Afterwards, he’d quickly destroy it. Using a ghost number, he would text his parents, brothers, and Nanna. I’m OK, he would type. Just need space.
He’d add that he loved them too. They’d all know it was definitely him, as the message was an inside, morbid joke. “The boy back from space just needs space,” William would quip to his parents when he was in a rotten mood.
When he sent the monthly texts, they were always followed by a flurry of calls and texts. Where are you? This has gone on long enough! Just call us! We’ll come get you! Don’t you know that you’re making this worse?
Nanna’s texts were less demanding. Please come home.
He’d then immediately smash the cheap phone so it couldn’t be traced. Even the sight of it brought on a familiar unease in his stomach. He slid the drawer shut and resumed scanning the article.
The piece picked up as they always did, with the same damn recap.

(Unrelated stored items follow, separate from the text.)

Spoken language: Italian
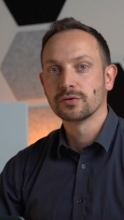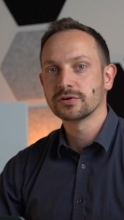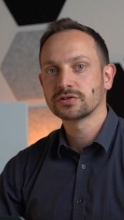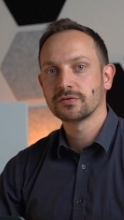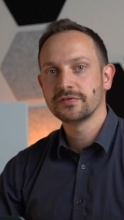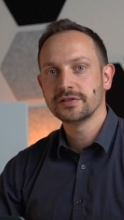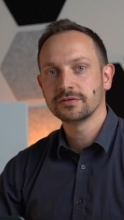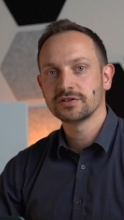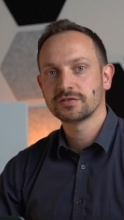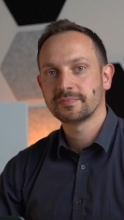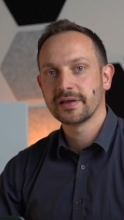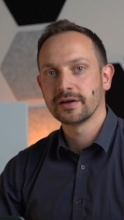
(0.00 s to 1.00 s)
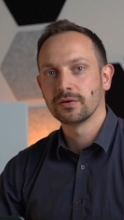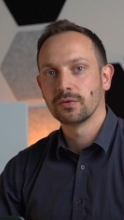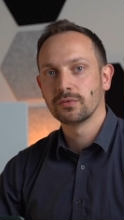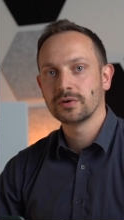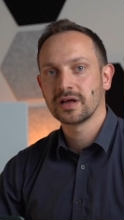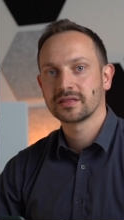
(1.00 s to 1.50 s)
in questo video ti spiego
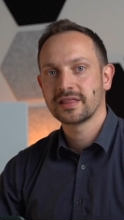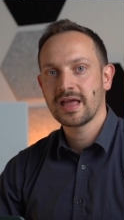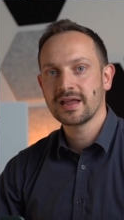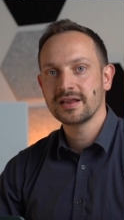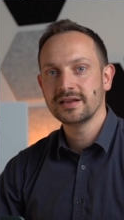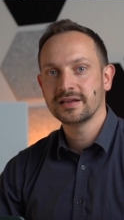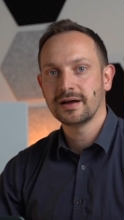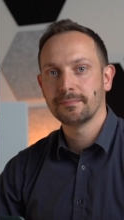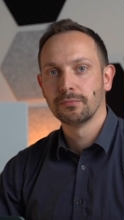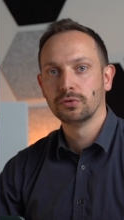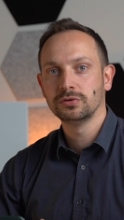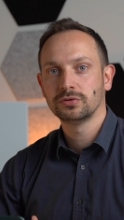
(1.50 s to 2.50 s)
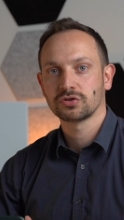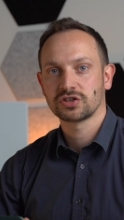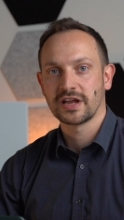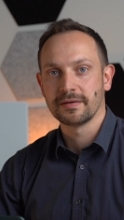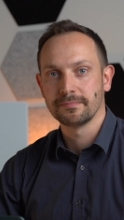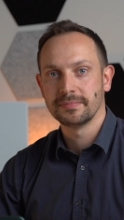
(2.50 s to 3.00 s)
una tecnica molto
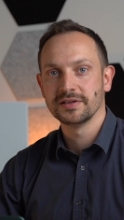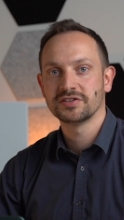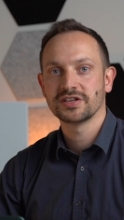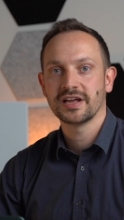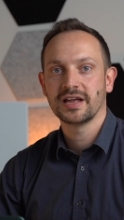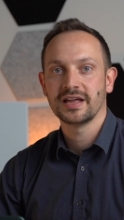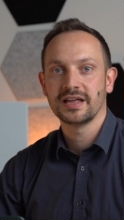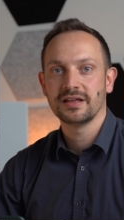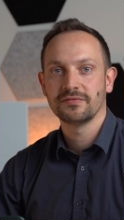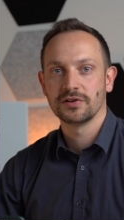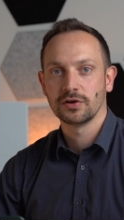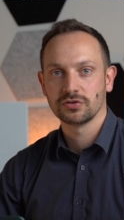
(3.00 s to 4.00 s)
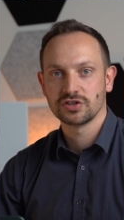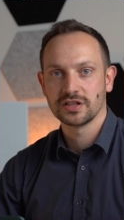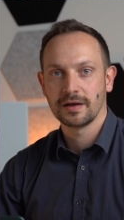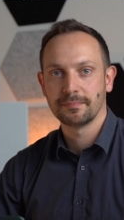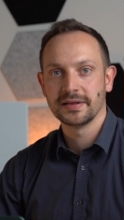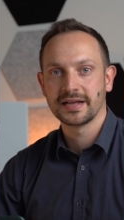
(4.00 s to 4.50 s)
semplice e veloce da
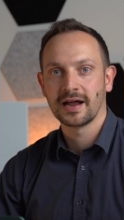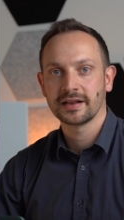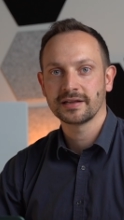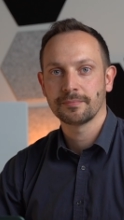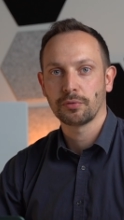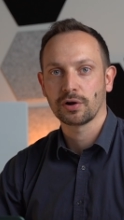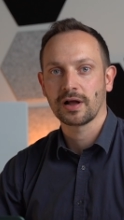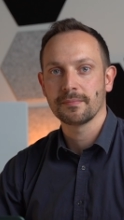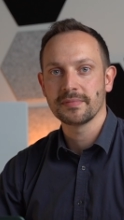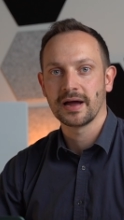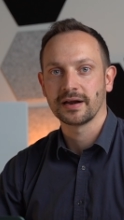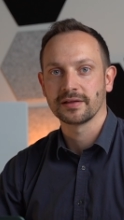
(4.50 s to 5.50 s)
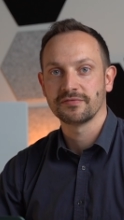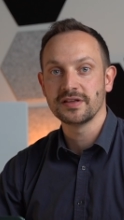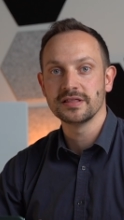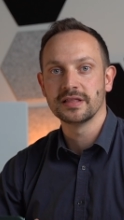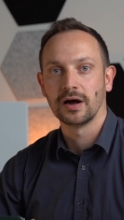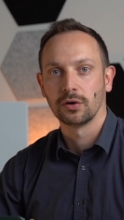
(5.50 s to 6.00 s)
applicare che può cambiare
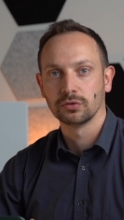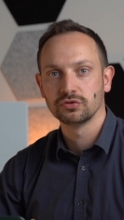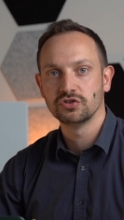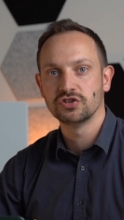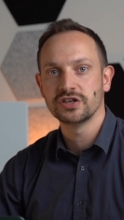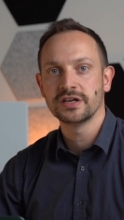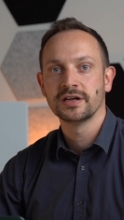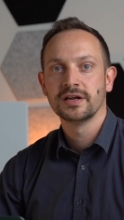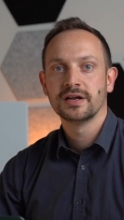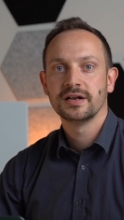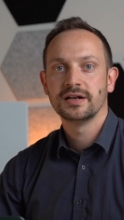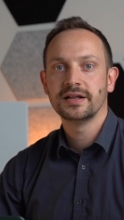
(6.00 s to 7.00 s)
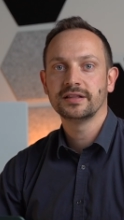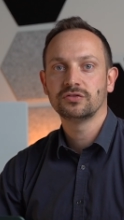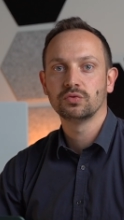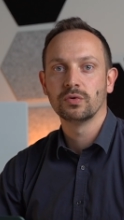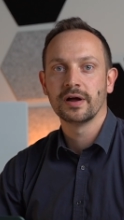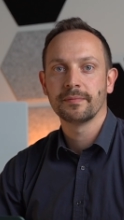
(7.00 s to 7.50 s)
fin da oggi le
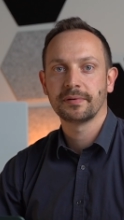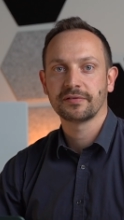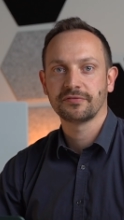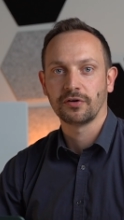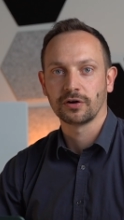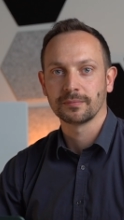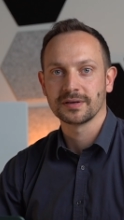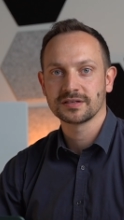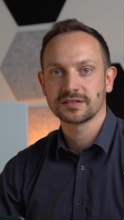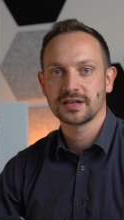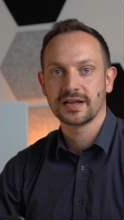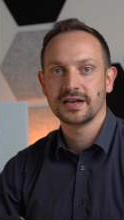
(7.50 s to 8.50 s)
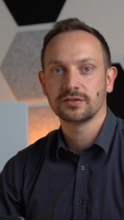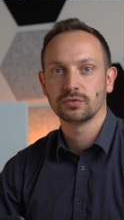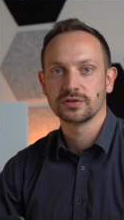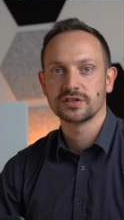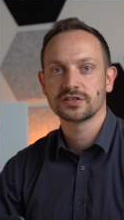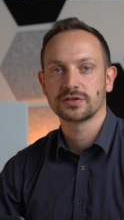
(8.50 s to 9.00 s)
tue performance e la
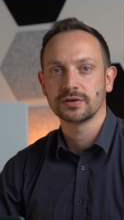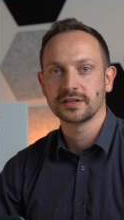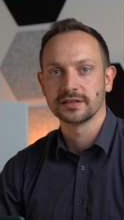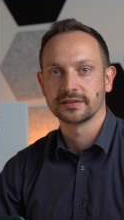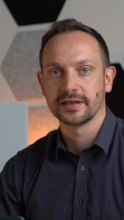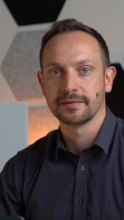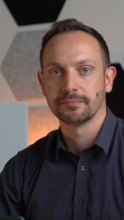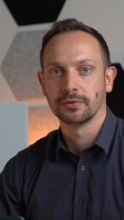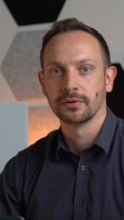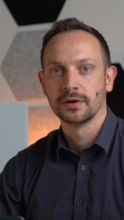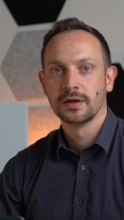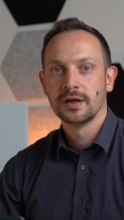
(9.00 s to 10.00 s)
tua gestione del tempo.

How the world watched him grow up, clamoring for details of how he’d been found by his grandmother, Lynn Roseworth, the wife of a US senator and vice presidential contender, who hid from her own family that at one point in her life she was a researcher of UFOs.
The paragraph broke to feature a screen grab of the now-infamous video of his grandmother meeting with extraterrestrial researchers in Illinois. Once, a few years ago, he’d gotten on YouTube to see how many views it had received. At that point, it was more than two hundred million.

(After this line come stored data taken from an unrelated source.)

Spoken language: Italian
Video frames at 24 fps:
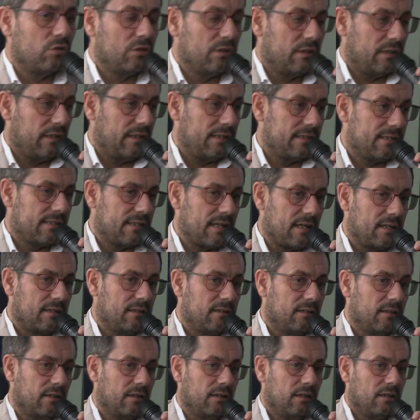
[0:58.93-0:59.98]
si farà
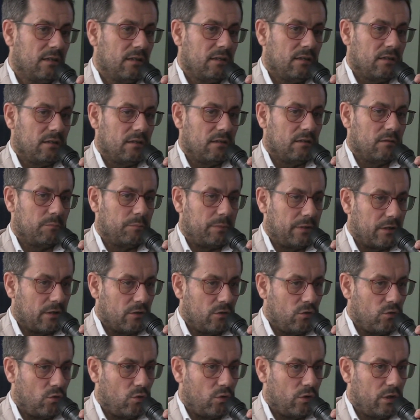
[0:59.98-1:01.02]
questa, questa ricerca,
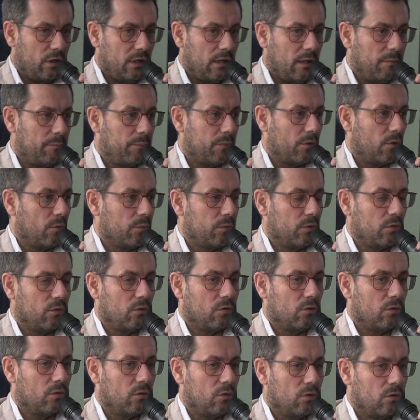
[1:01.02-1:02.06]
questa
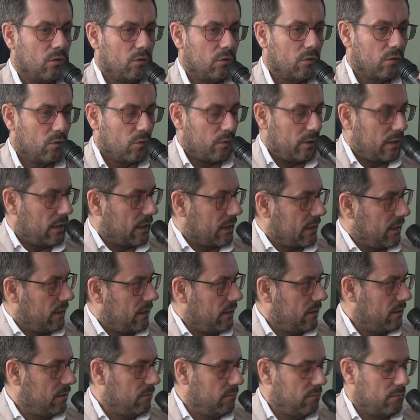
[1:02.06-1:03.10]
sperimentazione eh,
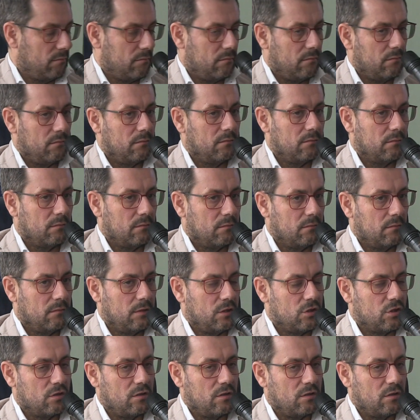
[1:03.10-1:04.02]
all'interno della quale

The article went on to detail how his grandmother never publically discussed how she found him or what happened in the town of Argentum, only saying at a brief news conference afterwards that a great government conspiracy was hiding the truth from the public about extraterrestrial abductions.
Almost immediately, the man suspected of abducting and killing William, Dr. Steven Richards, was released and was never seen in public again. His alleged accomplice, Barbara Rush, was also freed, but refused to talk to reporters.
The world held its collective breath after the town was locked down for three months by the Department of Homeland Security. Despite the isolated and brutal conditions of the area, the network news divisions set up temporary bureaus outside. Families of missing people arrived from across the globe, holding an almost constant vigil.
When the government finally allowed the media in, the experience for the reporters was a disappointing and resounding thud. No spaceships, no alien bodies, no Roswell. Only a sad little broken-down town, with hardly any residents, who knew nothing about what had occurred. In interviews, they were mostly agitated that their streets were lined with satellite trucks and just wanted to go back to living off the grid, thank you very much. Their main complaint was that after the military occupation, the only hotel in the town had shut down when the well-liked front-desk girl skipped town.
“How she did it when the rest of us couldn’t leave is really the only mystery we’ve got,” grumbled a former occupant, who said he was forced to move in with his girlfriend and now had to clean his own room.
The government encouraged everyone in the town to do interviews, including the staff at the hospital, who claimed William was simply never there. Despite rumors that other abducted people were brought to the town, the doctors explained they were basically a small research clinic for people with amnesia and had very few patients, given the dwindling population of the town. They preferred the isolated location because the quiet and calm was soothing to their troubled clients. They’d considered shutting down for years after their prime source of income, a private donor whose wife had suffered from amnesia, had died.
“Perhaps,” the lead doctor had told reporters, “Mrs. Roseworth is deeply troubled.”